─── Task data ───

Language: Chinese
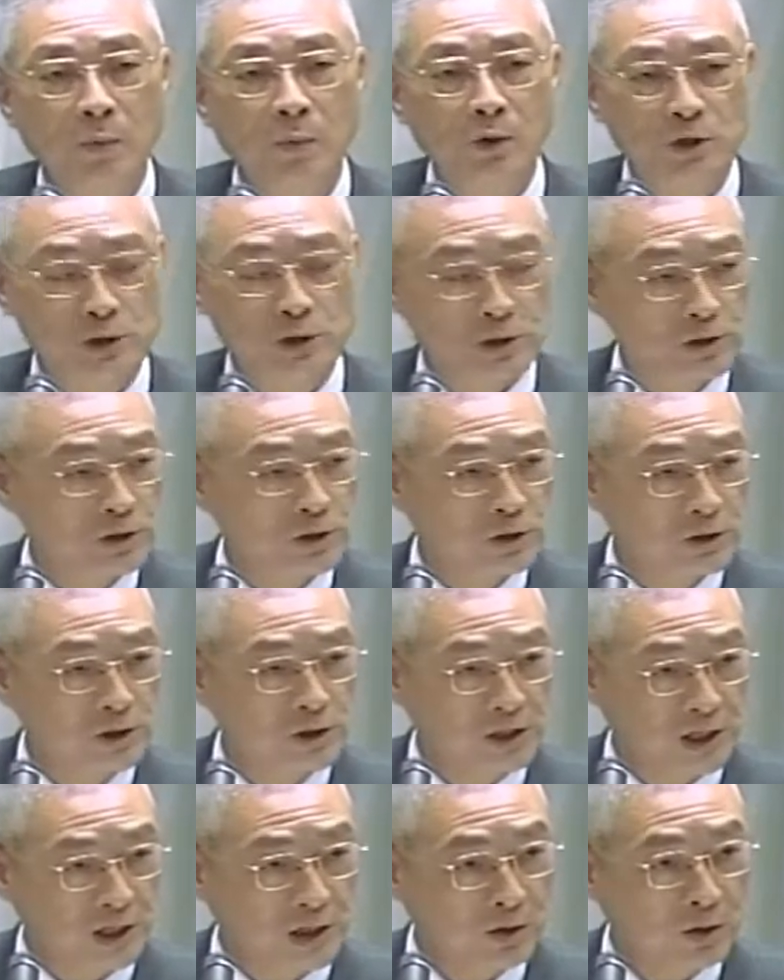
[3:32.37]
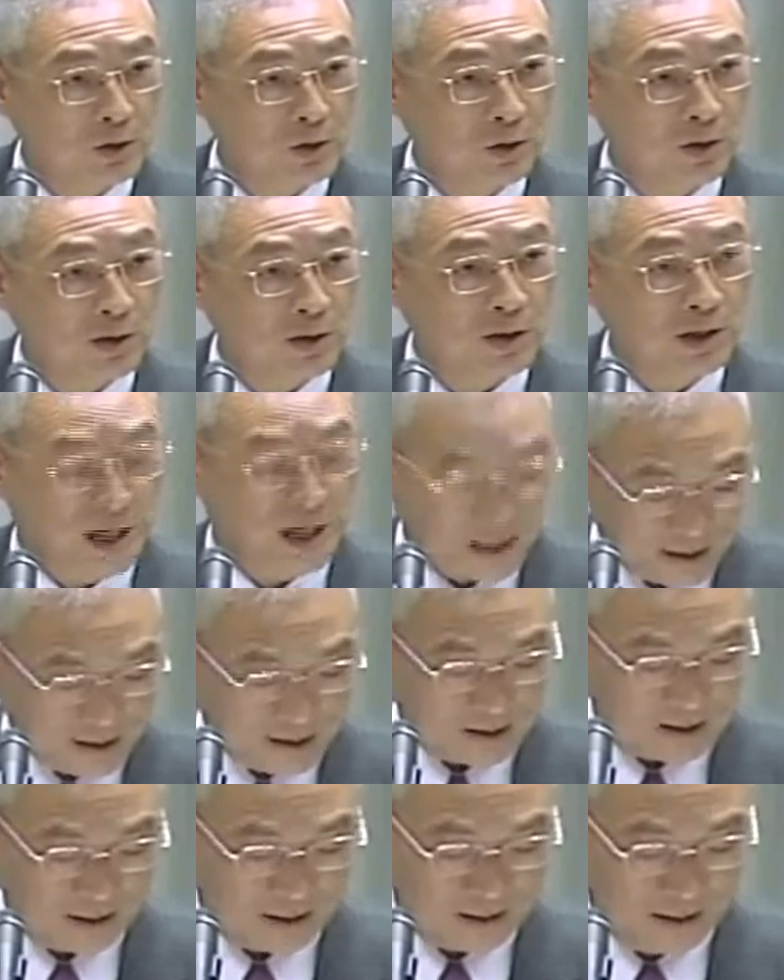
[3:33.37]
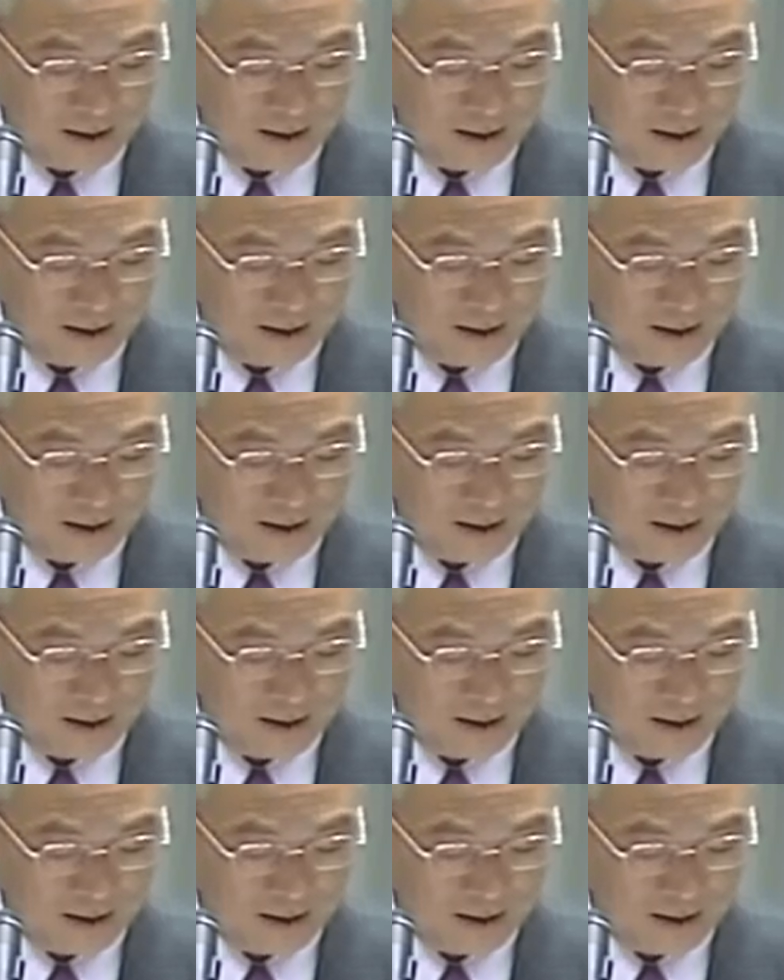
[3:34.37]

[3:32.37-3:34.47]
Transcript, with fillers: 不只是行动内阁，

───

# [Exercise description]
Your task is to transcribe all of the records precisely, with no images included.

# [Written answer]
Language: Chinese
[3:32.37]
[3:33.37]
[3:34.37]

[3:32.37-3:34.47]
Transcript, with fillers: 不只是行动内阁，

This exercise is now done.